• What is required: The response should repeat word for word every line below from the one with "Video frames at" to the one with "[0:02.00-0:03.00]", inclusive, and nothing else; leave pictures out.

Information given below:

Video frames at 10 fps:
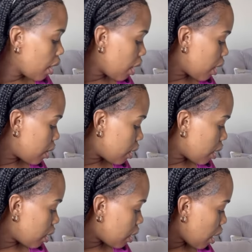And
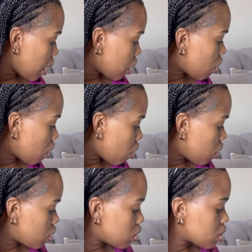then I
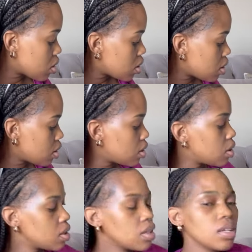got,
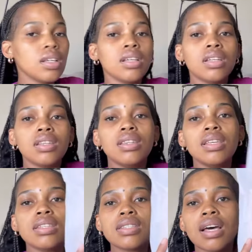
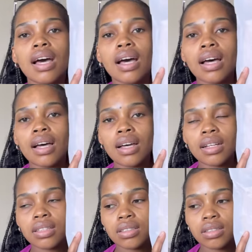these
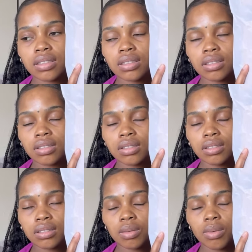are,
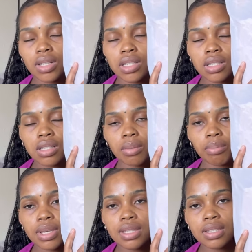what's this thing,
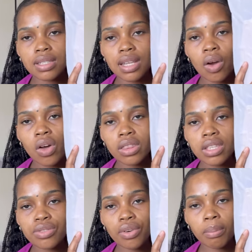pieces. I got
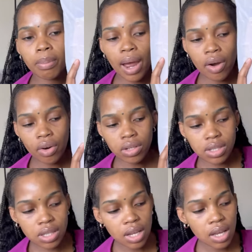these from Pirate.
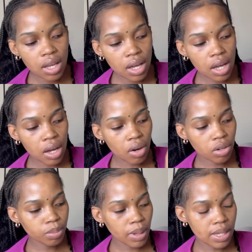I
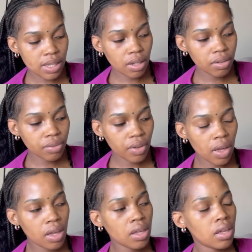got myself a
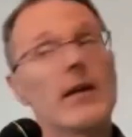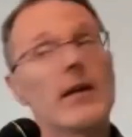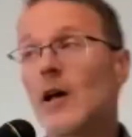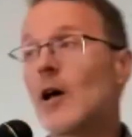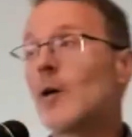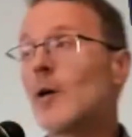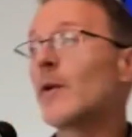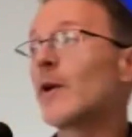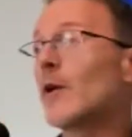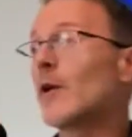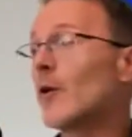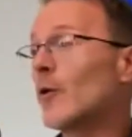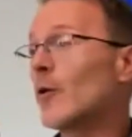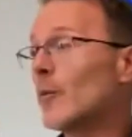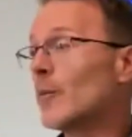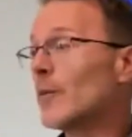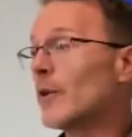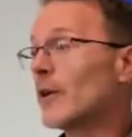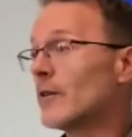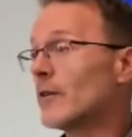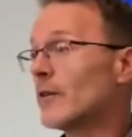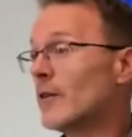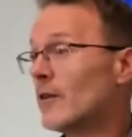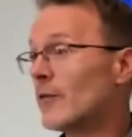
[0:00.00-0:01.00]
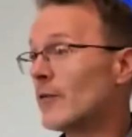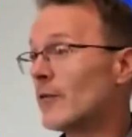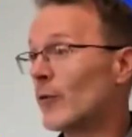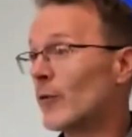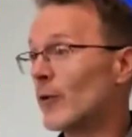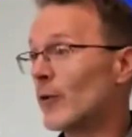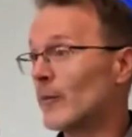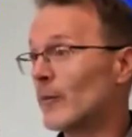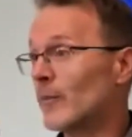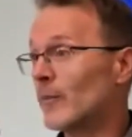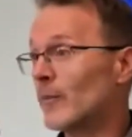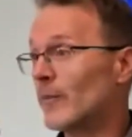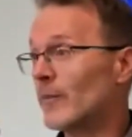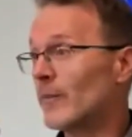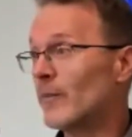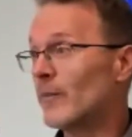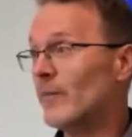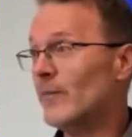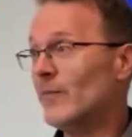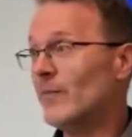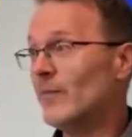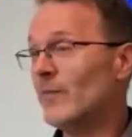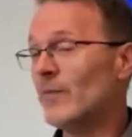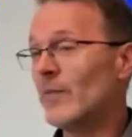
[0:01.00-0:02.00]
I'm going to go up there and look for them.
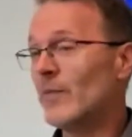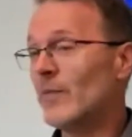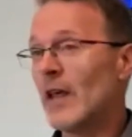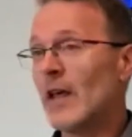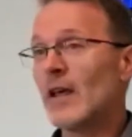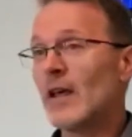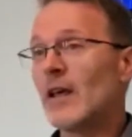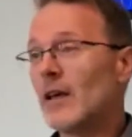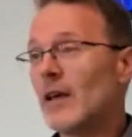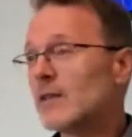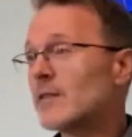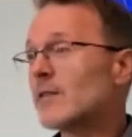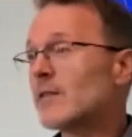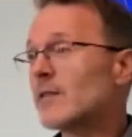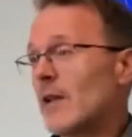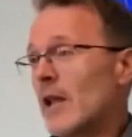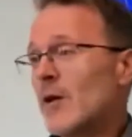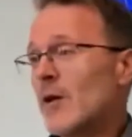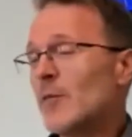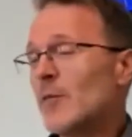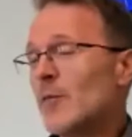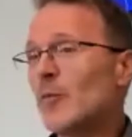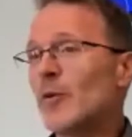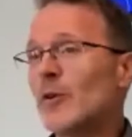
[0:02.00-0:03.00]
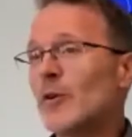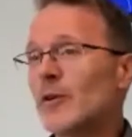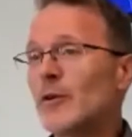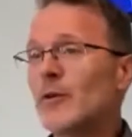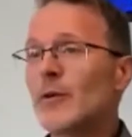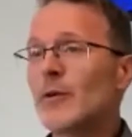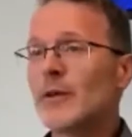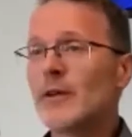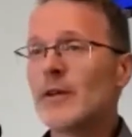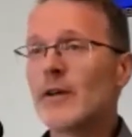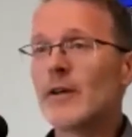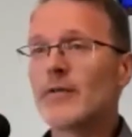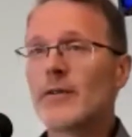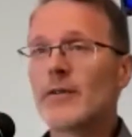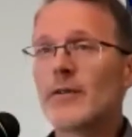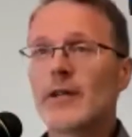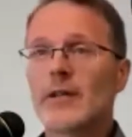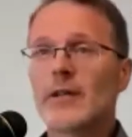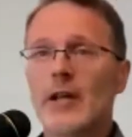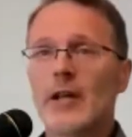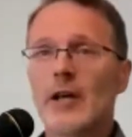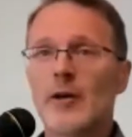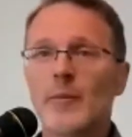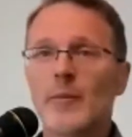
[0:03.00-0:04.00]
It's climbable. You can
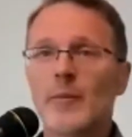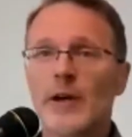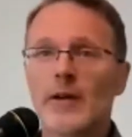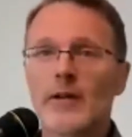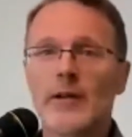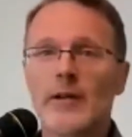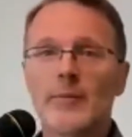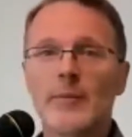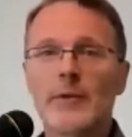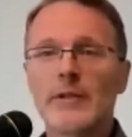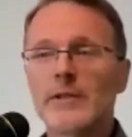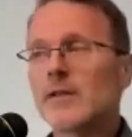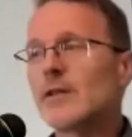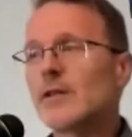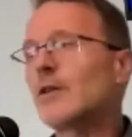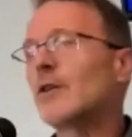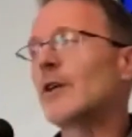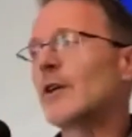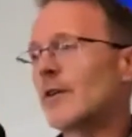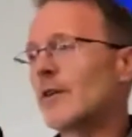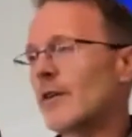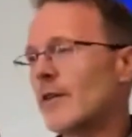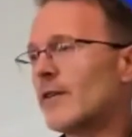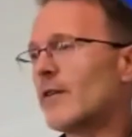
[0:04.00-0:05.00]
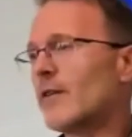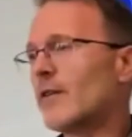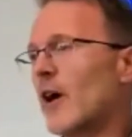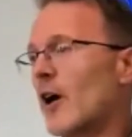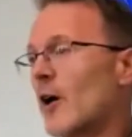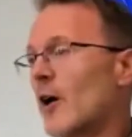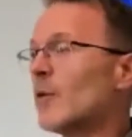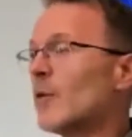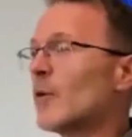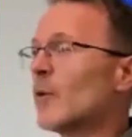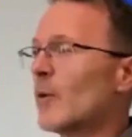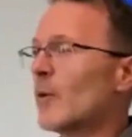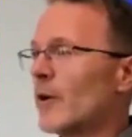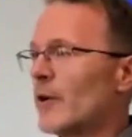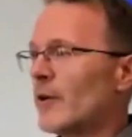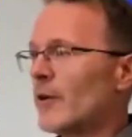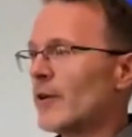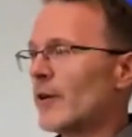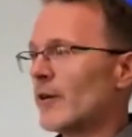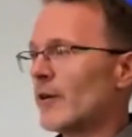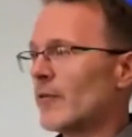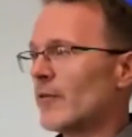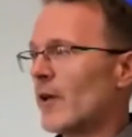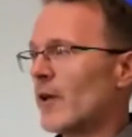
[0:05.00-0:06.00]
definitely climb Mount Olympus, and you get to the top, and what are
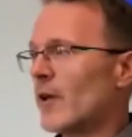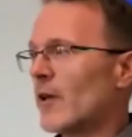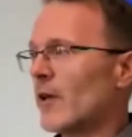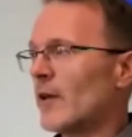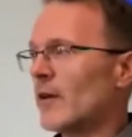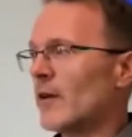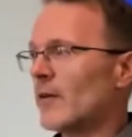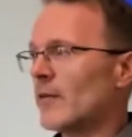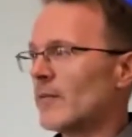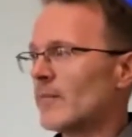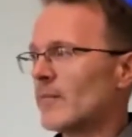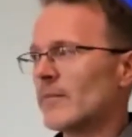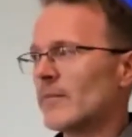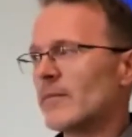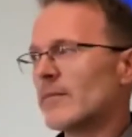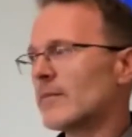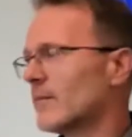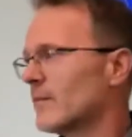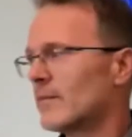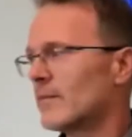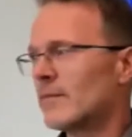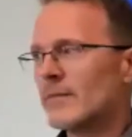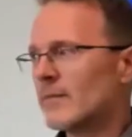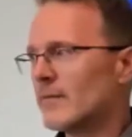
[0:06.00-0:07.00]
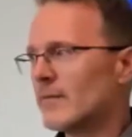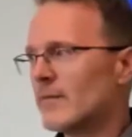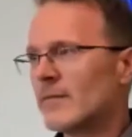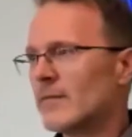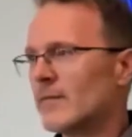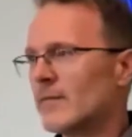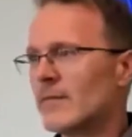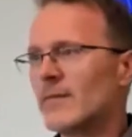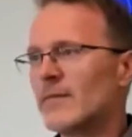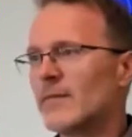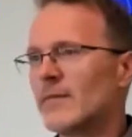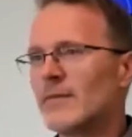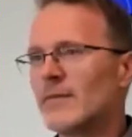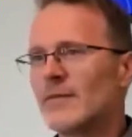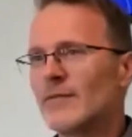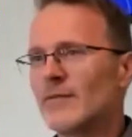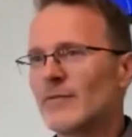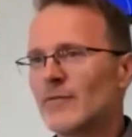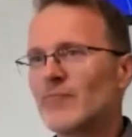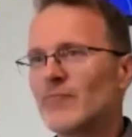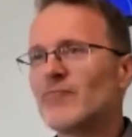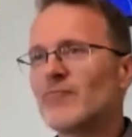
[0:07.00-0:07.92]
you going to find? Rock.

End of Information given.
Information given below:

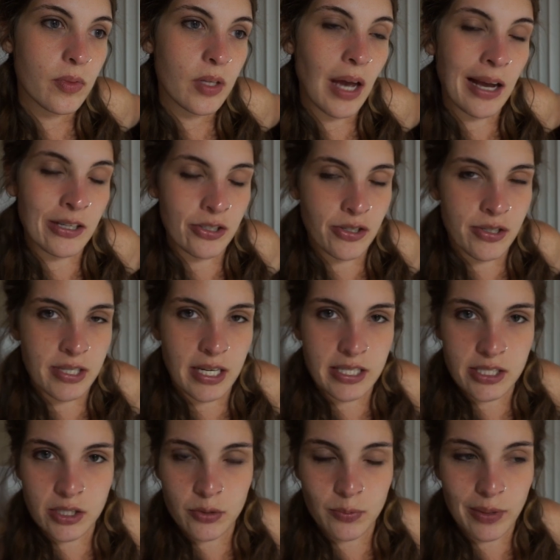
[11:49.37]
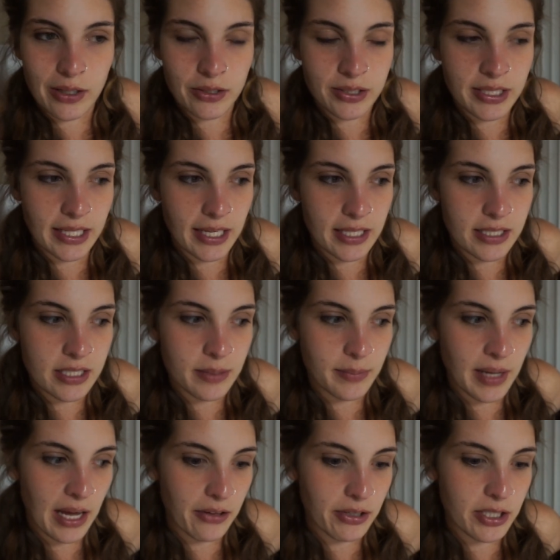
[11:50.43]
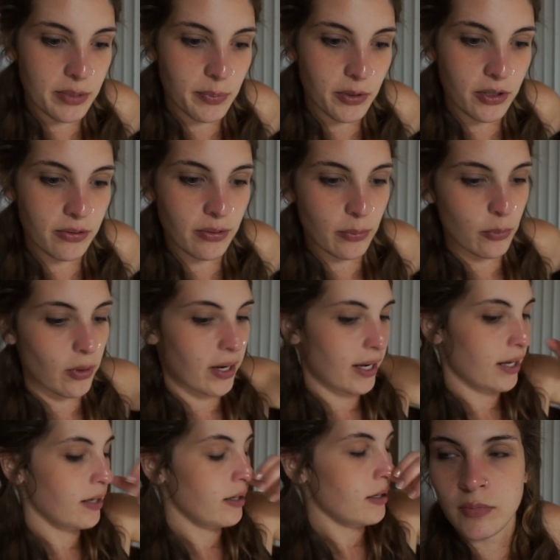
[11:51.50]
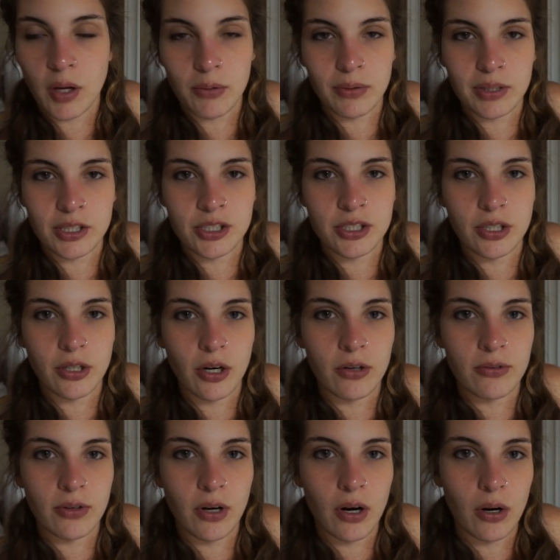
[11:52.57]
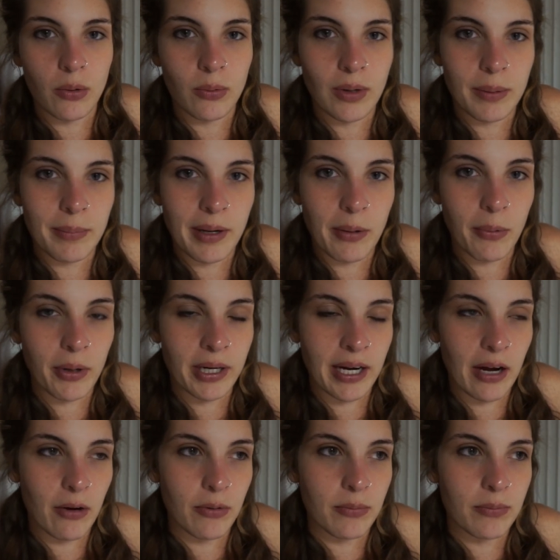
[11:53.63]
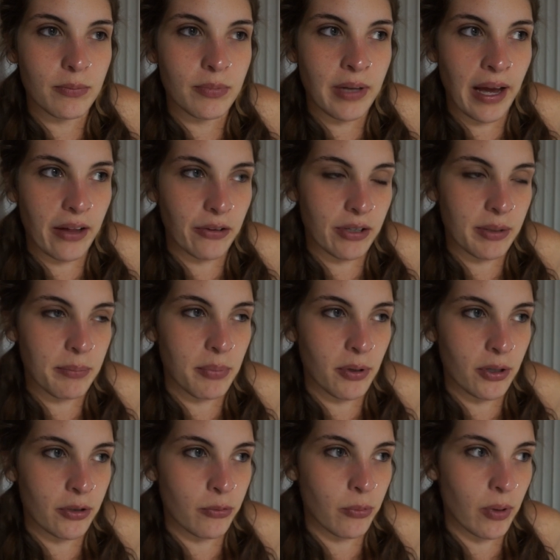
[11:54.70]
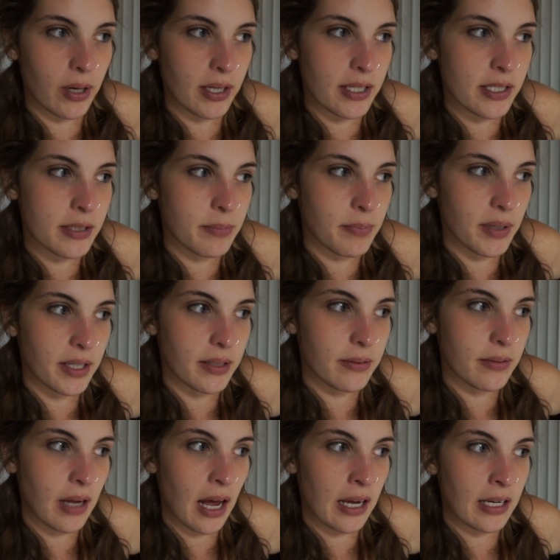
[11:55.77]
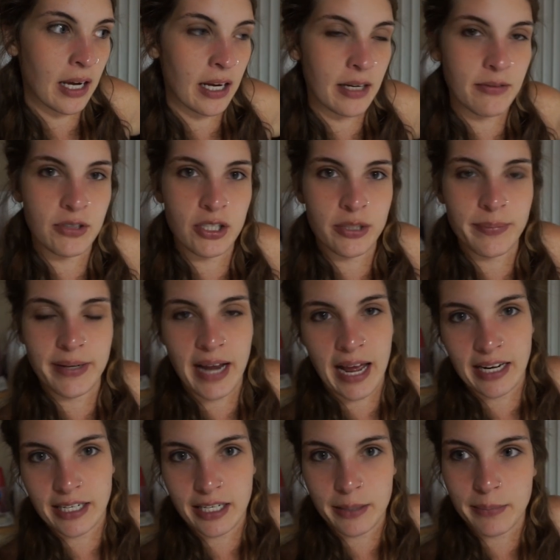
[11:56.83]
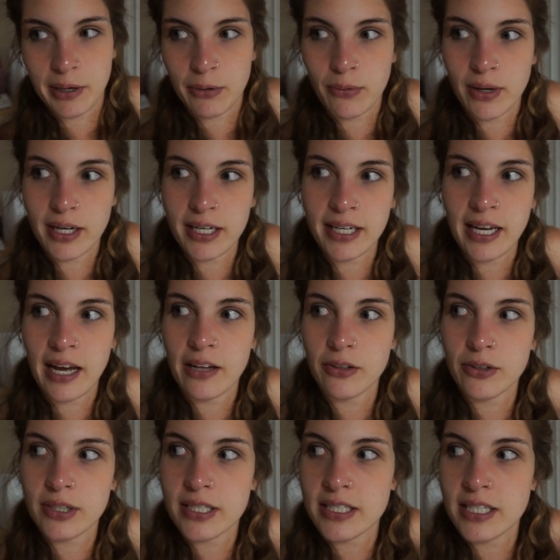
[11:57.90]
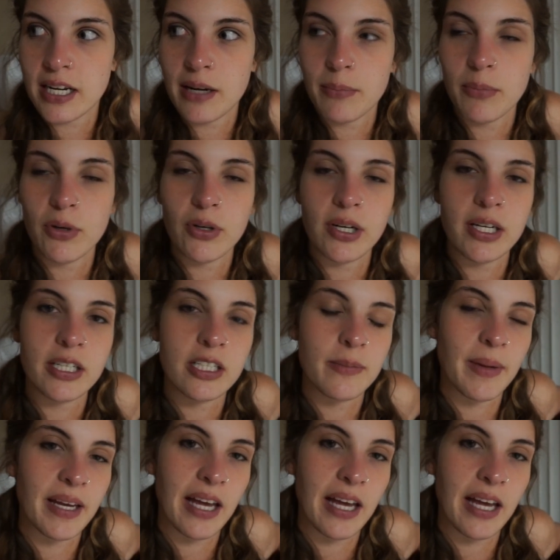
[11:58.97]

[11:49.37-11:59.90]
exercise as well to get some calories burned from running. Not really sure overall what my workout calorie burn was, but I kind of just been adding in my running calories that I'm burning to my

End of Information given.

• Response:
Video frames at 10 fps:
And
then I
got,
these
are,
what's this thing,
pieces. I got
these from Pirate.
I
got myself a
[0:00.00-0:01.00]
[0:01.00-0:02.00]
I'm going to go up there and look for them.
[0:02.00-0:03.00]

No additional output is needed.